During the first half of 2017, SM Prime opened SM CDO Downtown Premier in Cagayan de Oro, S Maison at Conrad Manila in Pasay City and SM Cherry in Antipolo, Rizal, bringing total Philippine operating malls to 63 with a GFA of almost 7.8 million sqm. Including the seven malls in China, SM Prime has a total GFA of 9.1 million sqm.
SM Prime’s residential group recorded 5% higher revenues of PHP13.9 billion in the period, which accounted for 32% of total revenues, largely due to higher construction accomplishments of SM Development Corporation (SMDC) projects that were launched since 2014. SMDC’s reservation sales surged 22% to PHP27.6 billion in the first half, translating to a 8% improvement in unit sales to 8,699 units.
The Commercial Properties Group, which contributed 3% of total revenues, posted a 14% increase in revenues to PHP1.5 billion.
Hotels and convention centers revenues soared 73% to PHP2.2 billion in the first half, largely from the opening of Conrad Manila in 2016.
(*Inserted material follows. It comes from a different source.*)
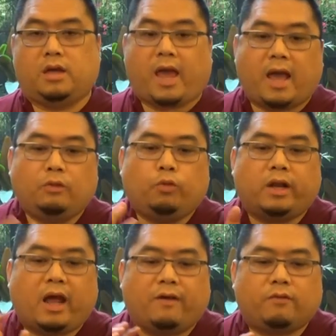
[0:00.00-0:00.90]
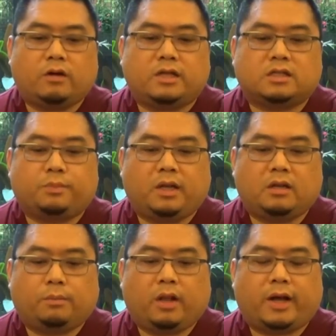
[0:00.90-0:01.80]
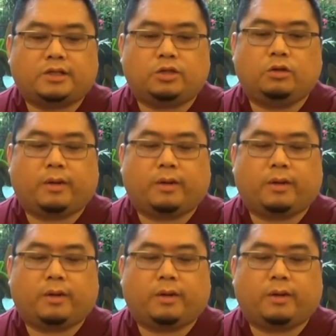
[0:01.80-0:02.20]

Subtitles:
And whatever is being applied to you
BDO Unibank, Inc. (BDO) reported its first half net income at PHP13.3 billion driven by the growth in loan portfolio, low-cost deposits and higher recurring fee-based service income. Excluding one-time gains from the consolidation of BDO Life in 2016 recurring income in 2017 grew by 16%.
Net interest income grew 22% in the six-month period to PHP38.6 billion. Customer loans increased 17% to PHP1.6 trillion while total deposits rose to almost PHP2.0 trillion, supported by the 17% growth in current account and savings account (CASA) deposits.
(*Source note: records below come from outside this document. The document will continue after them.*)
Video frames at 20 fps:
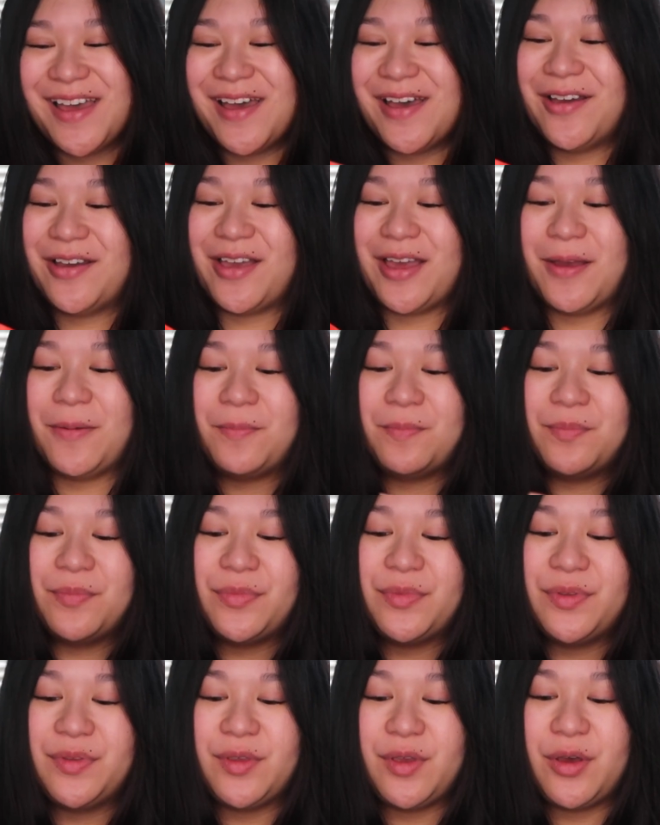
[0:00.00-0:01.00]
Okay,
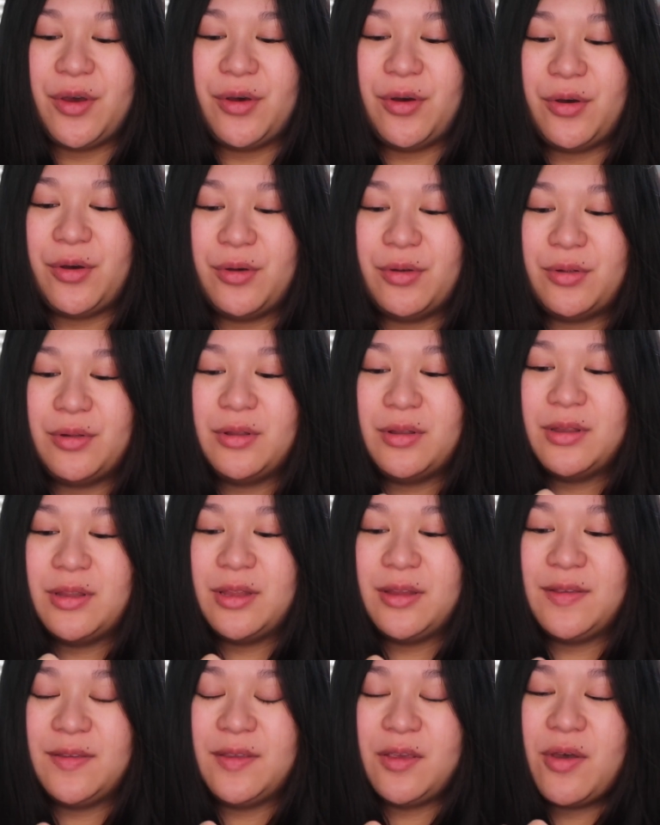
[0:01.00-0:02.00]
so
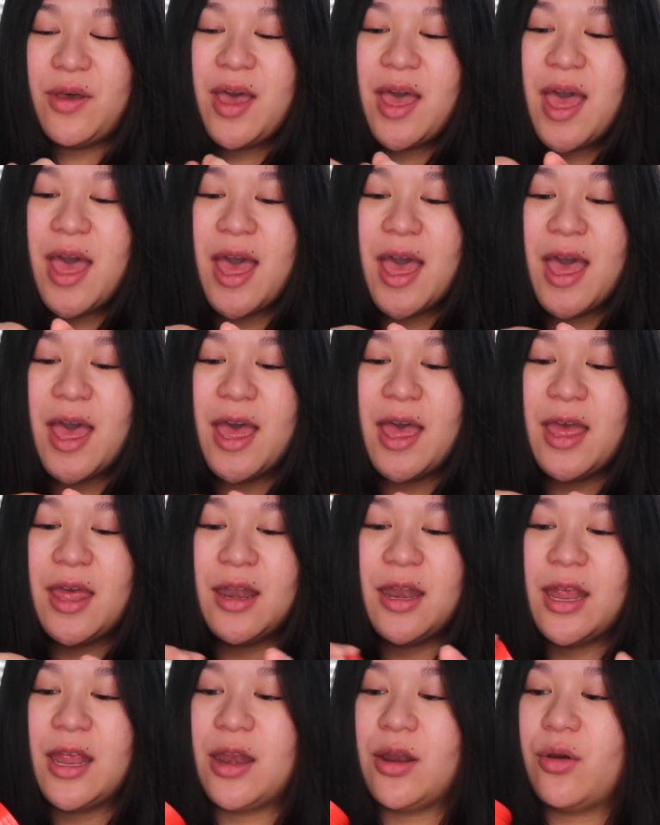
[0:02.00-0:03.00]
let's go
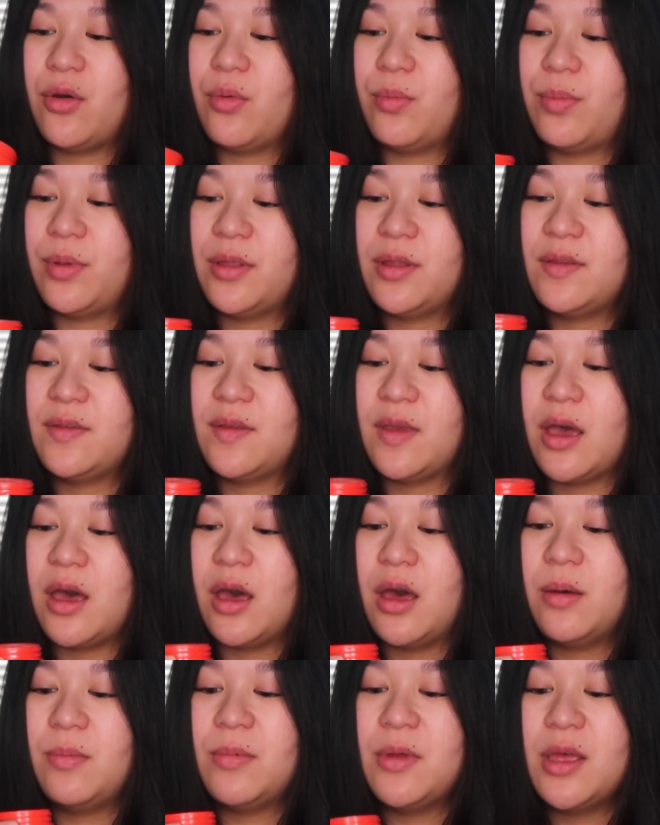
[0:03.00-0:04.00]
ahead and open this
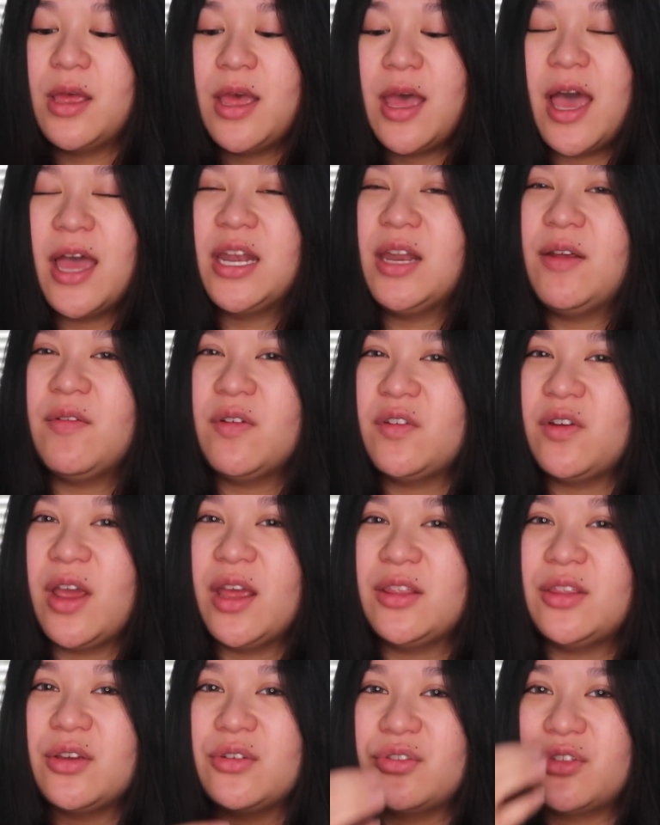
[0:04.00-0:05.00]
up. I never
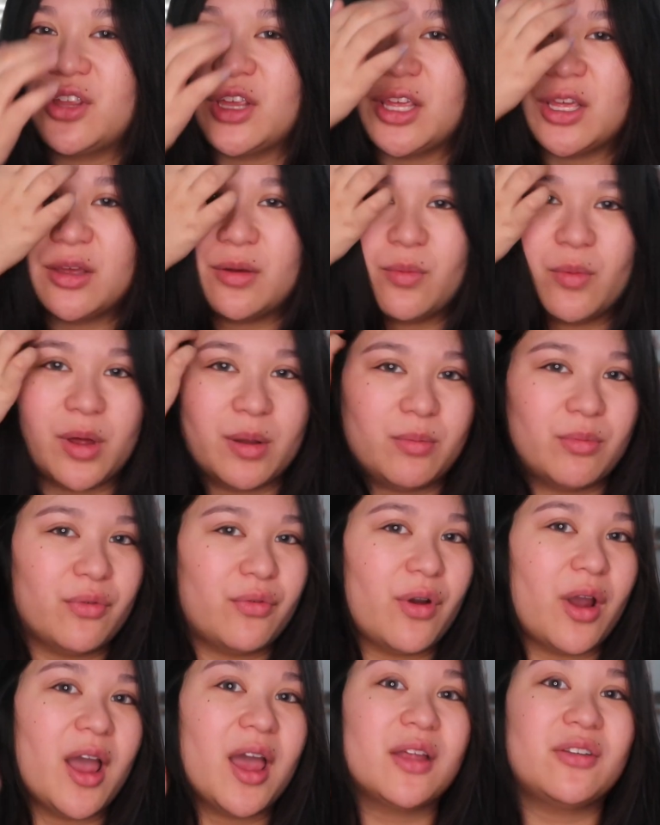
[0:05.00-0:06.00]
tried their cheek one
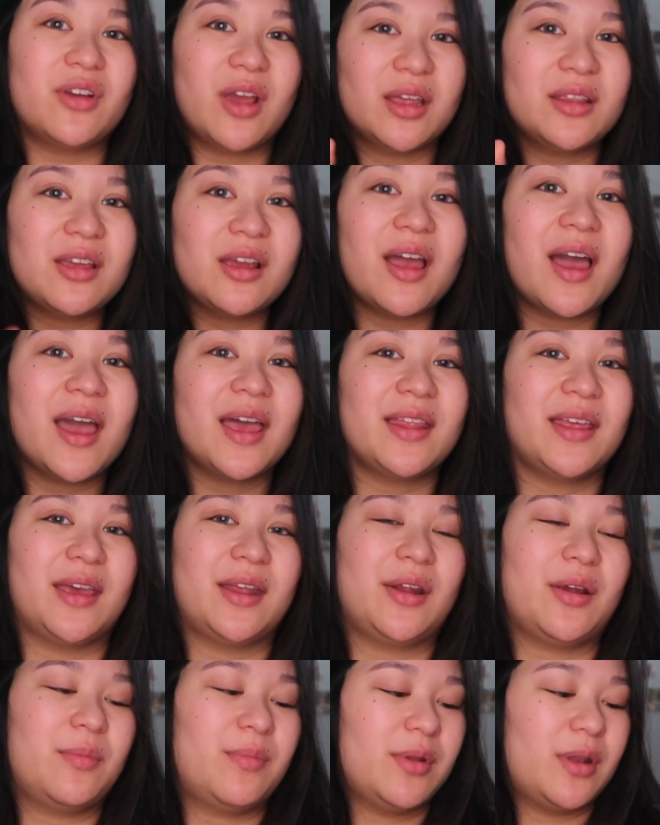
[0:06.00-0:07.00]
before. I tried their
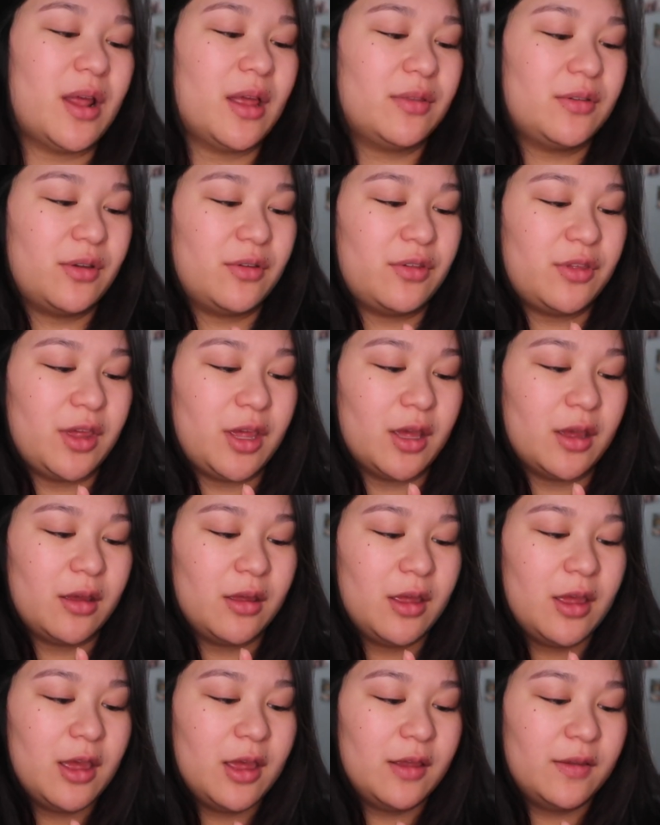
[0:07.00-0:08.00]
highlighter, but not their cheek.
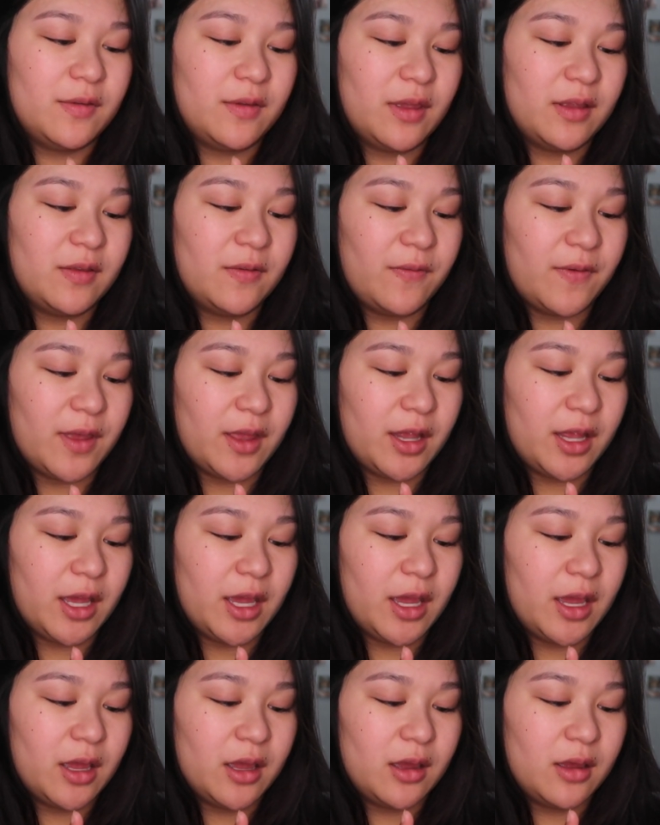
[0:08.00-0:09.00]
So let's feel
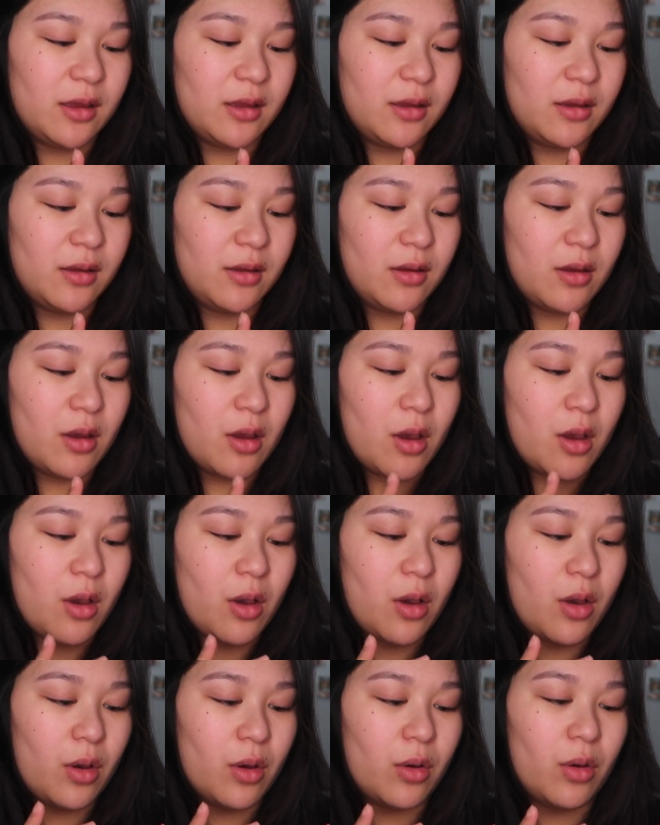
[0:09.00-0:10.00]
it.
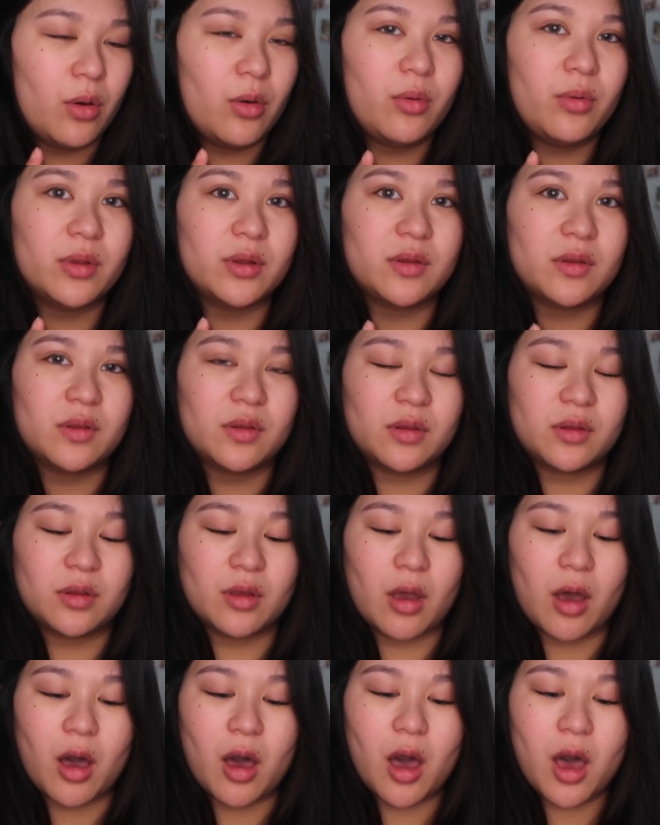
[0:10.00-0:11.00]
Oh, it's
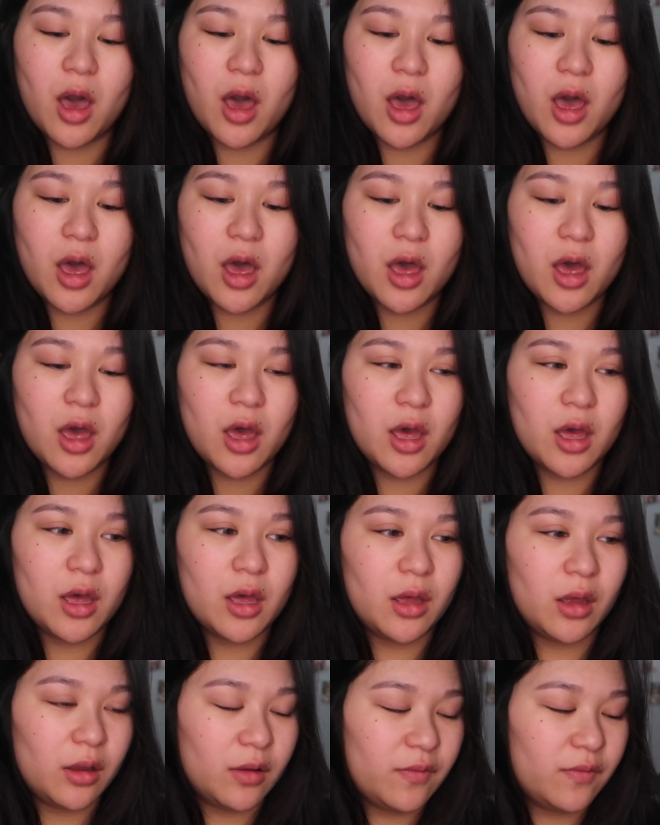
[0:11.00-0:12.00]

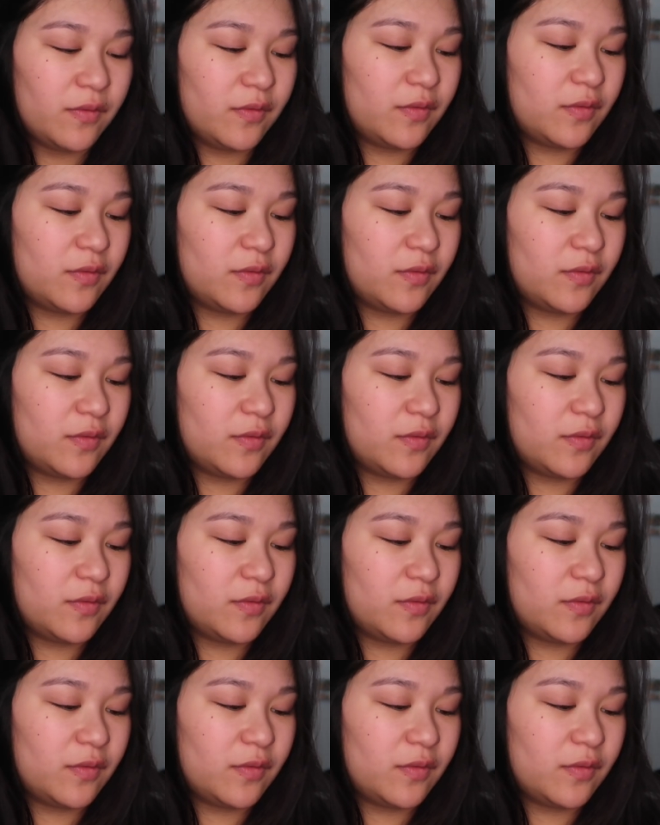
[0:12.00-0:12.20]
soft.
China Banking Corporation reported net income growth of 10% to PHP3.6 billion for the first half, driven by strong growth in its lending business and core recurring income.
Net interest revenues grew 16% to PHP9.2 billion year-on-year. Gross loans expanded 22% year-on-year to PHP401.7 billion while total deposits grew 20% to PHP554.0 billion.
As of end-June 2017, total assets of SM grew 17% to PHP916.3 billion. SM maintains a healthy balance sheet with a conservative gearing ratio of 43% net debt to 57% equity.
SM increased its investments in its subsidiaries in the first half with the PHP60 billion stock rights issue of BDO in January 2017 and PHP15 billion for China Bank in May 2017, as well as its acquisition of stakes in logistics company 2GO Group and Philippines Urban Living Solutions, the operator of a dormitel chain under the brand, “MyTown”.